2. The Boy Foretold by The Stars

Irresistibly charming from beginning to end, it is a formula-aware charmer with a sweetly naive and unconventional relationship that refuses to be reduced to the role of spectacle. Instead, it uses it as a mooring to extol the virtues of all forms of love.

3. A Thousand Cuts

A Thousand Cuts

If only to expose the present administration’s methods for discrediting legitimate journalism, this film puts an emotional and uniquely human face on individuals at the front lines of this battle against deception.

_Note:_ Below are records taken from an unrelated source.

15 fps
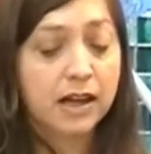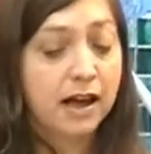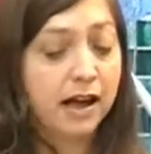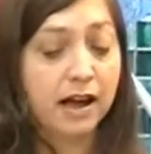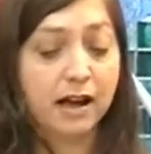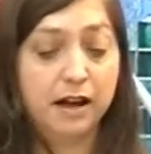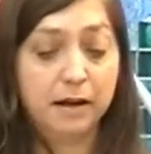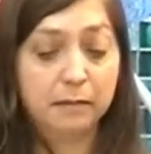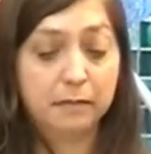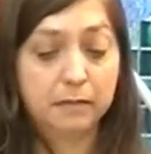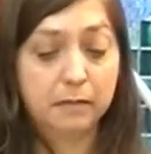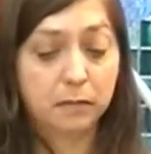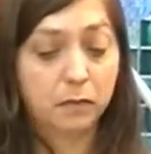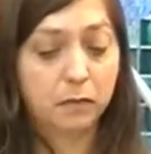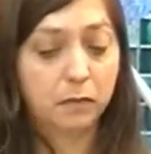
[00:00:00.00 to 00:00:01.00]

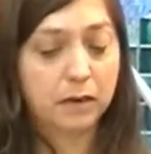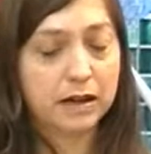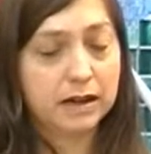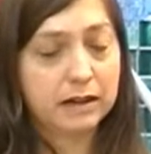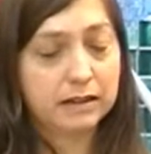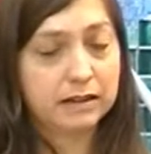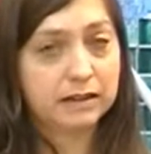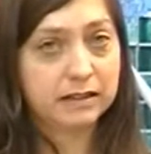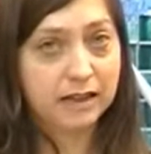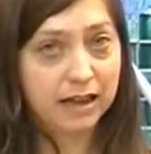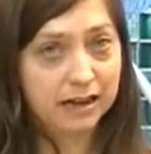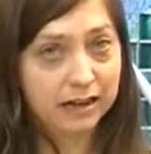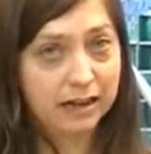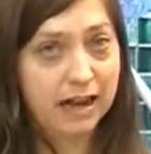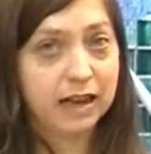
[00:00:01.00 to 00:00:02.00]
Um, we
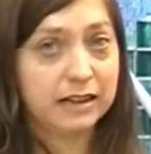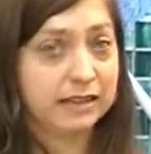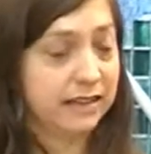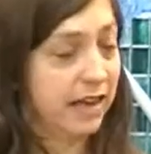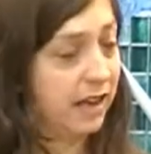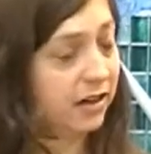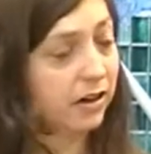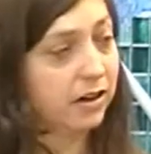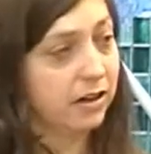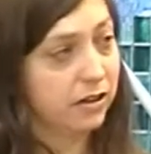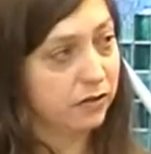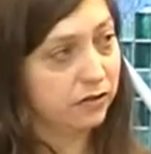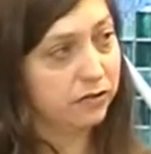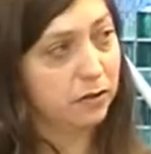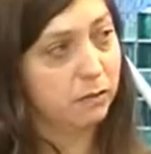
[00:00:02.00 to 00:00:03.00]
t- kind of take our
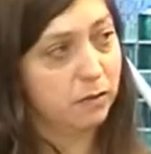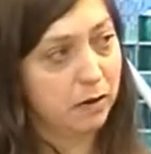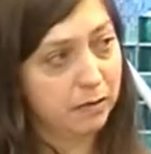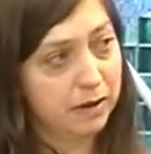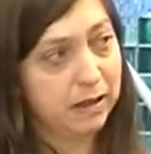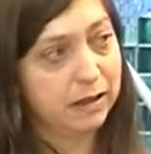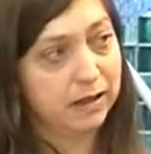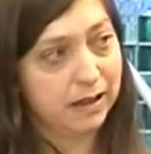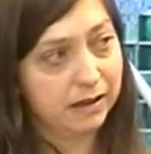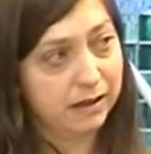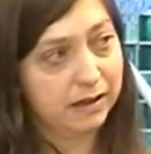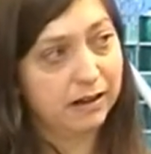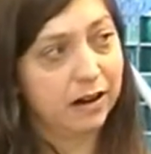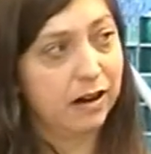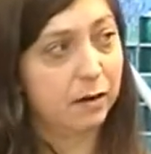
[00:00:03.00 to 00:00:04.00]
cues from what we
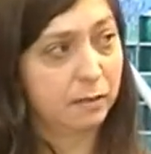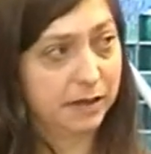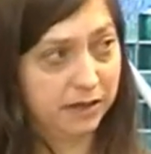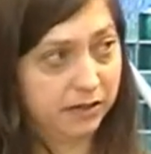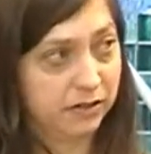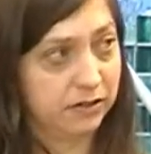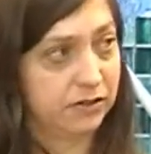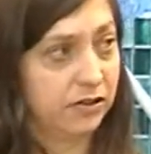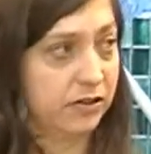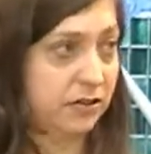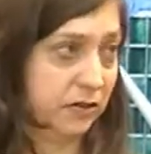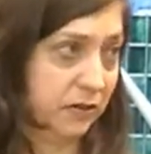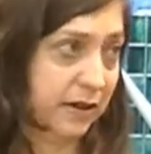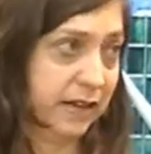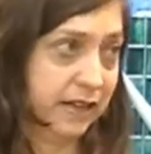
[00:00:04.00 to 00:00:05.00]
think our peers are
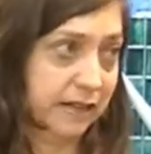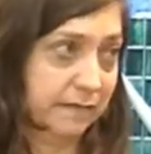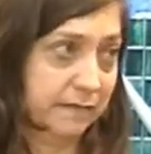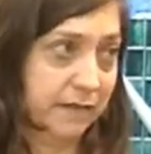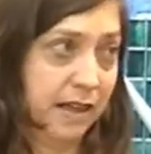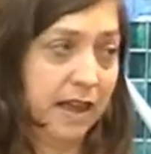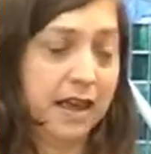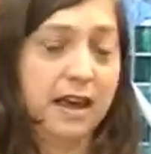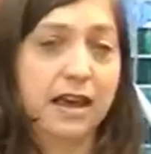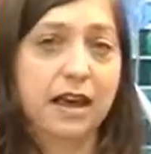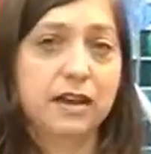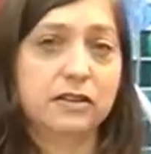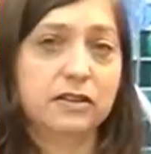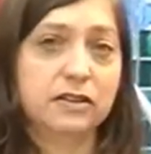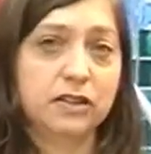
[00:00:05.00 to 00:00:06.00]
doing.
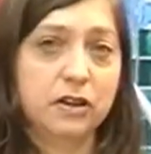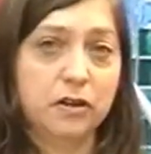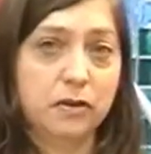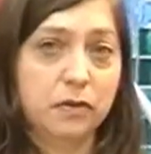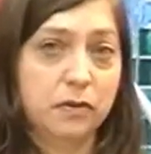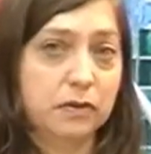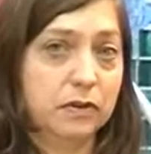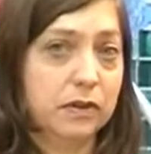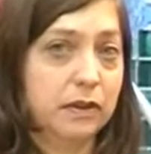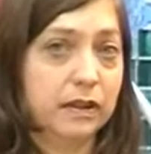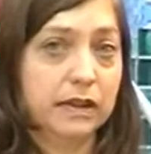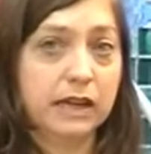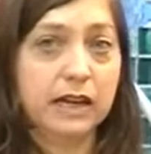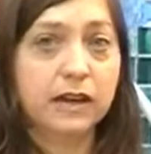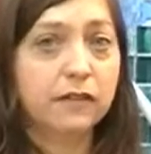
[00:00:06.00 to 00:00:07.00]
And so
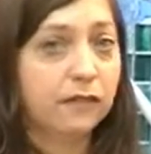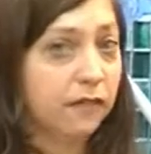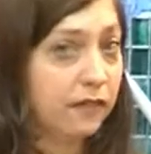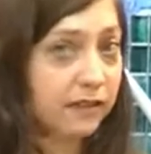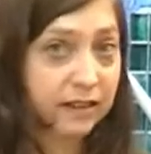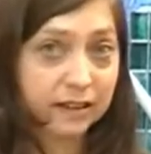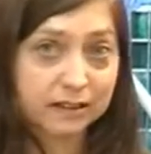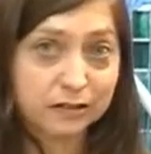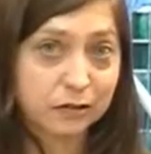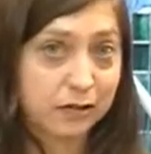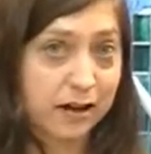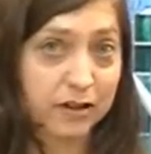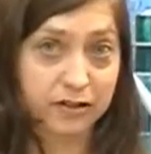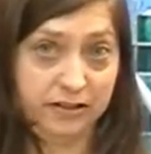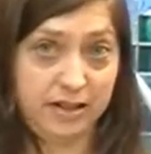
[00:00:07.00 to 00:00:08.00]
if sixth
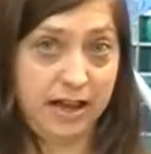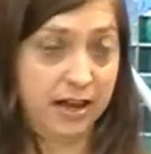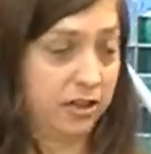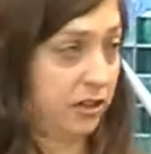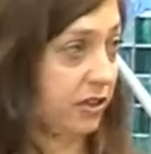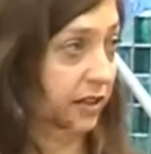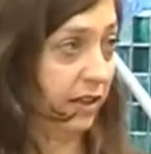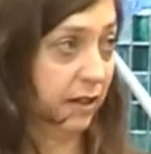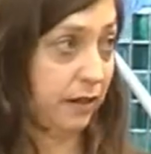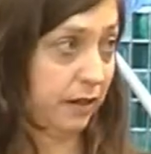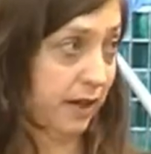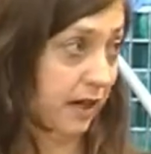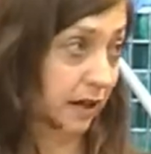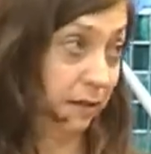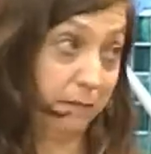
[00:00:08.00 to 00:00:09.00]
graders actually
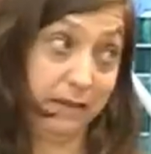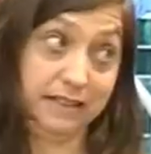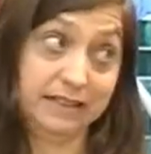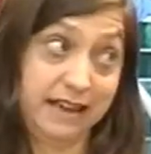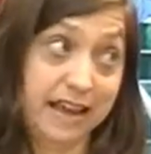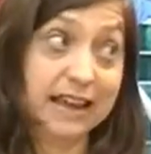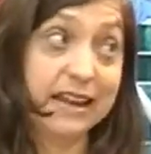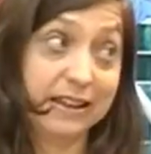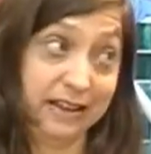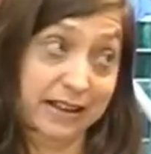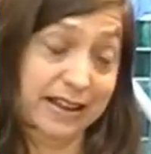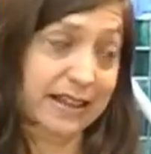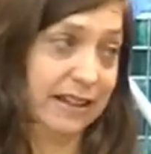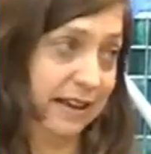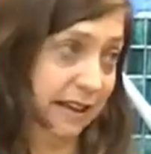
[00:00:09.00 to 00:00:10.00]
think,
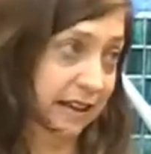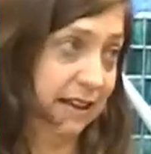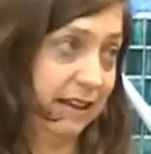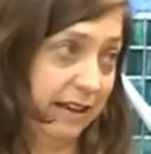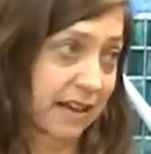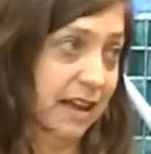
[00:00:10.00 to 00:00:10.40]
mistakenly think,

4. Ang Lakaran ni Kabunyan: Kabunyan’s Journey to Liwanag

In a way, the National Artist’s expansion of his contribution to Lakbayan (2019) is a joyful reminiscence of a recent past when travel was free and spontaneous, and art, freedom, and expression were reasons for existence, especially in a time of restricted mobility and personal survival trumping cultural enrichment.

5. Death to Nintendo

Death to Nintendo

One that celebrates both the quiet splendors of carefree youth and the resounding delights of film during an optimistic and hopeful period.

6. Fan Girl

Another stunning critique of the deeply ingrained and systematic misogyny perpetuated by individuals with power, influence, or both, this book paints a disturbing picture of the deadly extremes of pop culture idolatry.

7. Lingua Franca

Lingua Franca

This is one of those rare films that manages to tell a familiar story of the Filipino diaspora while also telling the story of a trans woman’s fight to avoid being deported from the United States in an eloquently structured manner. Empathic depiction of someone who hopes to find forgiveness by defying everything that the Trump-era United States stands for.

8. Midnight in a Perfect World

Even though Dayao’s sophomore feature was originally intended to reflect the pervasive fear that pervades the current political climate, its relevance has only grown in this pandemic age, when even the idea of shelter is fraught with peril, leading to a film that resonates with our collective psyche in an environment where no one can be trusted.

9. Lahi Hayop

Lahi Hayop

Reiterating through the path of three individuals whose tenuous relationships with each other eerily mimic the similarly tenuous relationships that sum up Filipino culture throughout history, Diaz, like Kidlat Tahimik, expands his contribution to Lakbayan (2019). Throughout the book, Diaz uses a parable-like narrative style to express the enduring sorrows of being a Filipino.

10. Aswang

It is bold of Arumpac to go deep into the throbbing core of a nation whose very soul is being shredded to the point of permanent disfigurement by the current regime’s total disregard for humanity.